The Golden Era: Downtube Shifters and Delta Brakes
I miss downtube shifters. I miss them in the same way I miss the days before the widespread use of race radios, when races were less choreographed and more unpredictable. Racing on downtube shifters, a rider had to be seated and take one hand off the bars to shift. Shifting had to be planned into race tactics. These days, we can enter a hairpin bend in one gear and exit out of the saddle in another all while never moving our fingers off the brakes. We can shift into any gear we want while mashing the pedals up a steep incline. With downtube shifters, a rider had to plan for corners and enter the turns in the gear they planned to exit it in; they had to commit to the gear they were going to sprint in. If they were in the wrong gear when an attack went, they had to stay (or get) seated, reach down and feather the derailleur into the proper gear – overshifting slightly and easing the chain back into the cog. Similarly, a rider planning to attack had to choose a gear before launching themselves up the road. A far cry from today’s bar mounted shifters. Besides, downtube shifters were beautiful: simple, elegant, and light.

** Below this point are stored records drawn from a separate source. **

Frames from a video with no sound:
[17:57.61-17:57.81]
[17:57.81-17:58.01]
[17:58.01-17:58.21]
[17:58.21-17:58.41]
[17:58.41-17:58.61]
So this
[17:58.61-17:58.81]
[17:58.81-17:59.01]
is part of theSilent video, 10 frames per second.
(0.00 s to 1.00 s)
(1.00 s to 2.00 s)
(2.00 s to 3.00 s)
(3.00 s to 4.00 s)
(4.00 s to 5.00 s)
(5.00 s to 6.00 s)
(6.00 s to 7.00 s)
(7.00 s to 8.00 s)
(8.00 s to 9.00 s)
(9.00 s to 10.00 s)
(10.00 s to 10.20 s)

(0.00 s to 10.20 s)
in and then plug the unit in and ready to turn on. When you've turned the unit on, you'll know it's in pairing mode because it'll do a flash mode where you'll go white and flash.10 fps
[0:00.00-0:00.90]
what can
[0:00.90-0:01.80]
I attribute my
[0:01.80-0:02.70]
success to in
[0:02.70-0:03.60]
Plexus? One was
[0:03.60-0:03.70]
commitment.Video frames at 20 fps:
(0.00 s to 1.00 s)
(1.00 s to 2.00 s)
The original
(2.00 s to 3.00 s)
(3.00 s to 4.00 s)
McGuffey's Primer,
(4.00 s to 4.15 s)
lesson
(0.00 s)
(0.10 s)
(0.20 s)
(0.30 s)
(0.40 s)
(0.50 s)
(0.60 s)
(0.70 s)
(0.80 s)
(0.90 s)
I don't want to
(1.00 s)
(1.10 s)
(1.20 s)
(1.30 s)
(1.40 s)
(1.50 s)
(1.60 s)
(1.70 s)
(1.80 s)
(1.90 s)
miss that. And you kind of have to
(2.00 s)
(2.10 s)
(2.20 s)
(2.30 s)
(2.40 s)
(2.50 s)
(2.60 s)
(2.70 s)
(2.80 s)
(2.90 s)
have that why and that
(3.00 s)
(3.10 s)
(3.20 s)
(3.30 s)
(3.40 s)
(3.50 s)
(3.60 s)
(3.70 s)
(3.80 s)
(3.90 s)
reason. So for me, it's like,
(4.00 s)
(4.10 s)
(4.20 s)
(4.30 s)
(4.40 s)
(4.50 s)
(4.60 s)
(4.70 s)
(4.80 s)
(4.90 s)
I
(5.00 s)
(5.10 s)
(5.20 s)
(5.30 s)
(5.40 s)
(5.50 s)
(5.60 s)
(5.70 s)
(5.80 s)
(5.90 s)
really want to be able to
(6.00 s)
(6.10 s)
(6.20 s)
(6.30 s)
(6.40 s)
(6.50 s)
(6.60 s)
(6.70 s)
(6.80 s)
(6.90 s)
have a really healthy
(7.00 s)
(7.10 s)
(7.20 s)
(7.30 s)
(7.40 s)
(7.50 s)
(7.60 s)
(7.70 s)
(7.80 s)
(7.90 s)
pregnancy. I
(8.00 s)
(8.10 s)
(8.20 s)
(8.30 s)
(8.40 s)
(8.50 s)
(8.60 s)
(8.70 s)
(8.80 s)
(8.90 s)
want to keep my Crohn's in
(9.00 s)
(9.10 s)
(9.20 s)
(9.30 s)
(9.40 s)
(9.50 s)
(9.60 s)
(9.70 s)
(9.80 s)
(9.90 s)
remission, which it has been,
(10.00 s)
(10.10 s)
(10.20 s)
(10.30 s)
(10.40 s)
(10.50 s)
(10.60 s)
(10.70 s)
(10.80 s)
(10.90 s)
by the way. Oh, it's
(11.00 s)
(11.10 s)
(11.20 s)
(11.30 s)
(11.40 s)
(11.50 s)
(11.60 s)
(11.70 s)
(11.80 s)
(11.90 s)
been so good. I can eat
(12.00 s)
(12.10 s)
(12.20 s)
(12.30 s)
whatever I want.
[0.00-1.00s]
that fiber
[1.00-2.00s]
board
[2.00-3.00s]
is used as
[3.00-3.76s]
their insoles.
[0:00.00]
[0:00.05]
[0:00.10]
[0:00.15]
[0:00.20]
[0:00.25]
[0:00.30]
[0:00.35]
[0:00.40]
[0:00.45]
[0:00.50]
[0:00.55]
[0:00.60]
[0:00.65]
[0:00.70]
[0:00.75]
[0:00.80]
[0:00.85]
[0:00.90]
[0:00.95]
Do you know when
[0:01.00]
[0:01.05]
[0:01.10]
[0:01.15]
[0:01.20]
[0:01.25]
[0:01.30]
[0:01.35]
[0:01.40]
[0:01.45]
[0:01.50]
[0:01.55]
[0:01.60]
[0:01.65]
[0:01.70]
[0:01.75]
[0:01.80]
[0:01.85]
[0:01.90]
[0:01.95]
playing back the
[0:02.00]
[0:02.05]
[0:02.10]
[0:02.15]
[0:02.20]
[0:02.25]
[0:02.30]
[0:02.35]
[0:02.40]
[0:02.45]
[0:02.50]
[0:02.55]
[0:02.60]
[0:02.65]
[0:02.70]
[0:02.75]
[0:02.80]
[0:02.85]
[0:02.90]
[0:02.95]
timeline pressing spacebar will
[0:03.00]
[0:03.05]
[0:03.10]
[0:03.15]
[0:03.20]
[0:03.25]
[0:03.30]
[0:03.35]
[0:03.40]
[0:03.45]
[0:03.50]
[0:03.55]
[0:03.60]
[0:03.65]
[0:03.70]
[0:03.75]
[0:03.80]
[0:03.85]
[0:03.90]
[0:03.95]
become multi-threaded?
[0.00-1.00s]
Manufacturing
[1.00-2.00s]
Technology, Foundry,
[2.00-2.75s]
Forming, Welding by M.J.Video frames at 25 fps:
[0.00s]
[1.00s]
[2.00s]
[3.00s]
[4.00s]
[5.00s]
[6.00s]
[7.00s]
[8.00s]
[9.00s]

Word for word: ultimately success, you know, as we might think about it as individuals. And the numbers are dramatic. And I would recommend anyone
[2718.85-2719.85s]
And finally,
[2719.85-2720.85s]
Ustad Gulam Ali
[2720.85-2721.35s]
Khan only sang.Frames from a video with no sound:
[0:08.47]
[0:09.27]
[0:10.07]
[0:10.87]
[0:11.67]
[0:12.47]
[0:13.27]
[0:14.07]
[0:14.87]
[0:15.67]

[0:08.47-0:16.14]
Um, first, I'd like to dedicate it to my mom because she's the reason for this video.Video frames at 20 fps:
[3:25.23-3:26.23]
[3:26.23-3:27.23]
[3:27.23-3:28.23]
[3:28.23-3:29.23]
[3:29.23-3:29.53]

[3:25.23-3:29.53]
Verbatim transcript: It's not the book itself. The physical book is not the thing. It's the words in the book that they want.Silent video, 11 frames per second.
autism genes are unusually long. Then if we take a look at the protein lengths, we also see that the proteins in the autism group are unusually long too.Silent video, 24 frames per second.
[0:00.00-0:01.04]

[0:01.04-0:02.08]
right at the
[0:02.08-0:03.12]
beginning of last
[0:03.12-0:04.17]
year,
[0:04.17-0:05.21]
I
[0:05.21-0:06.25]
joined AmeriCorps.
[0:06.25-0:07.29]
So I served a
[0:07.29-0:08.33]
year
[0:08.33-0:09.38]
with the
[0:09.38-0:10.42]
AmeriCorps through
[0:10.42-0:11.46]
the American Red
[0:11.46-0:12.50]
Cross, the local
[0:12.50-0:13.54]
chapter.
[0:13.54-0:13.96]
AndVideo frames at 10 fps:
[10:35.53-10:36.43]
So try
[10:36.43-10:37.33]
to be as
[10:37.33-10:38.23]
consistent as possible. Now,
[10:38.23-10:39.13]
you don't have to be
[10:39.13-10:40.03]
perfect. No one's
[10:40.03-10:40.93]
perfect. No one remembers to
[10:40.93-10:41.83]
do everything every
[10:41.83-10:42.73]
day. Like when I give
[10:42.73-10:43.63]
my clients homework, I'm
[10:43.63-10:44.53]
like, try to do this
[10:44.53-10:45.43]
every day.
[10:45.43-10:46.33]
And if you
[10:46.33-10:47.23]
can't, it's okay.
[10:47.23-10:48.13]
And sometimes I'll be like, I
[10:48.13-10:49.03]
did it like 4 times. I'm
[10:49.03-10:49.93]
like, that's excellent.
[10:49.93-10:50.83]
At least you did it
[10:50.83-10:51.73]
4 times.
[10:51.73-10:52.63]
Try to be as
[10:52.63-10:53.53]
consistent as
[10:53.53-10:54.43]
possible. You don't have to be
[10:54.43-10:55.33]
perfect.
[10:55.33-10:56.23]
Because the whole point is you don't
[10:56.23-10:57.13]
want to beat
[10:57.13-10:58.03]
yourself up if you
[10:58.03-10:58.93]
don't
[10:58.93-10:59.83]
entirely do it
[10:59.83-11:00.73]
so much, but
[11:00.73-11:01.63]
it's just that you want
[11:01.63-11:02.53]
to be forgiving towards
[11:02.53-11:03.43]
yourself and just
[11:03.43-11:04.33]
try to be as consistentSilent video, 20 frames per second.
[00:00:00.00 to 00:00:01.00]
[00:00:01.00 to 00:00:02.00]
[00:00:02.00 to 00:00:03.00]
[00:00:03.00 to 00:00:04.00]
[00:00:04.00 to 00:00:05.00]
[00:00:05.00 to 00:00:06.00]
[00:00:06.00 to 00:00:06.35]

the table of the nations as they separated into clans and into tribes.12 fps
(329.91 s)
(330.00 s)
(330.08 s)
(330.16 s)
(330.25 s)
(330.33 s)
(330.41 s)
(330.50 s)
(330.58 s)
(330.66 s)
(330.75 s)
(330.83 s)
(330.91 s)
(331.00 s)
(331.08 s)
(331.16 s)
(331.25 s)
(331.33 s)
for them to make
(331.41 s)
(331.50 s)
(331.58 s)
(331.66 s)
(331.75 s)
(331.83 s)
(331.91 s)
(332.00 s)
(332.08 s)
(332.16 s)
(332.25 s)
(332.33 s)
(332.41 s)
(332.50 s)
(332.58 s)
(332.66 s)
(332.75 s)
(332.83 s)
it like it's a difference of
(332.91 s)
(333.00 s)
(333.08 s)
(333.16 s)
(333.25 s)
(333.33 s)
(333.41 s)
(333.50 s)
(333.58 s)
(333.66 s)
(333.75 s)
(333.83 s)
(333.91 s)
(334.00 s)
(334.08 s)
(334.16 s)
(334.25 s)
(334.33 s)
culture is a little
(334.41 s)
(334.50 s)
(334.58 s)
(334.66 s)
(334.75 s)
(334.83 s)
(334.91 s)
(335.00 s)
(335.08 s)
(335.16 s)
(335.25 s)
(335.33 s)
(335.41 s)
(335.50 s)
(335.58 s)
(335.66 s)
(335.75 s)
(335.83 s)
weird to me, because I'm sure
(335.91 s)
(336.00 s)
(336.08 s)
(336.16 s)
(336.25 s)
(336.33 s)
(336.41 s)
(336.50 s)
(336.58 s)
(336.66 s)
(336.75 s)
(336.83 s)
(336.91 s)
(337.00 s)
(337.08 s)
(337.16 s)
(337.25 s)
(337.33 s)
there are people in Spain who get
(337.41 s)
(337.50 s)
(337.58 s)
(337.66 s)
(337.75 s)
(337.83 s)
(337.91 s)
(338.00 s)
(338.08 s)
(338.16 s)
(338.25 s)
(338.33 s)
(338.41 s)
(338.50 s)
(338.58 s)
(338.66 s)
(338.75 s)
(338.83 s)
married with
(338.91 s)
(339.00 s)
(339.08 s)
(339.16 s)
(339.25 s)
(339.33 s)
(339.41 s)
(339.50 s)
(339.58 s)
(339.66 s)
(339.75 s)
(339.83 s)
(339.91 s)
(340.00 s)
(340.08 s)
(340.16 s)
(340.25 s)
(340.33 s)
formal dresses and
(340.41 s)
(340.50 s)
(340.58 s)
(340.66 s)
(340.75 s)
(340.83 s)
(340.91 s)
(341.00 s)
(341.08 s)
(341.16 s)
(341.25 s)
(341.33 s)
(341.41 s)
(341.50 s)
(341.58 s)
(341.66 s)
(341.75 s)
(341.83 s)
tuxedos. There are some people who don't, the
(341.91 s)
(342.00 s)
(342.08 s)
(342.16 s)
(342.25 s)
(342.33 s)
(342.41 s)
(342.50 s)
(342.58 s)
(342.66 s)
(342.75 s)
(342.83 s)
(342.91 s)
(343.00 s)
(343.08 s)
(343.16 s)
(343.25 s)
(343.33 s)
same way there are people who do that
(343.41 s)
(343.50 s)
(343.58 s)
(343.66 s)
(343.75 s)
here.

Flipping through my old cycling books, it feels like the late eighties and early nineties were the golden age of component design. Even up to the early eighties, components were rife with nuts and bolts and square edges. But in the late eighties, it seems manufacturers spontaneously mastered aluminum forgery; Mavic, Shimano, and Campagnolo suddenly poured out elegant parts with sexy curves and polished finishes. In my opinion, the best and most beautiful groupo ever made was the 1989 and 1990 editions of Campagnolo C-Record.
Those were the years just before Campy put out the first version of the Ergo-Power lever which, to my taste, was always too bulbous and large; I much preferred their distinctive standard brake levers and their loose-fitting white hoods. The Campy crankset and derailleurs were stunning, complete with that unmistakable aluminum finish, polished to produce a luster that looked like it was something from a dream. The rear hub, with its sweeping curve from the freehub body to the axle, was mesmerizing to watch as it gleamed in the sunlight. But the piéce de résistance of the groupset was the delta brake, in its full triangular glory. In today’s weight-obsessed cycling culture, there is no possibility of such a brakeset ever being built again.
I already have plenty of bikes, but I think we all know that the correct number of bikes to own is n+1. It is a dream of mine to hunt around and collect an entire ’89-’90 C-Record groupo and build up a bike around it, right down to a set of hand-built (by me) three-cross wheels, downtube shifters, and delta brakes.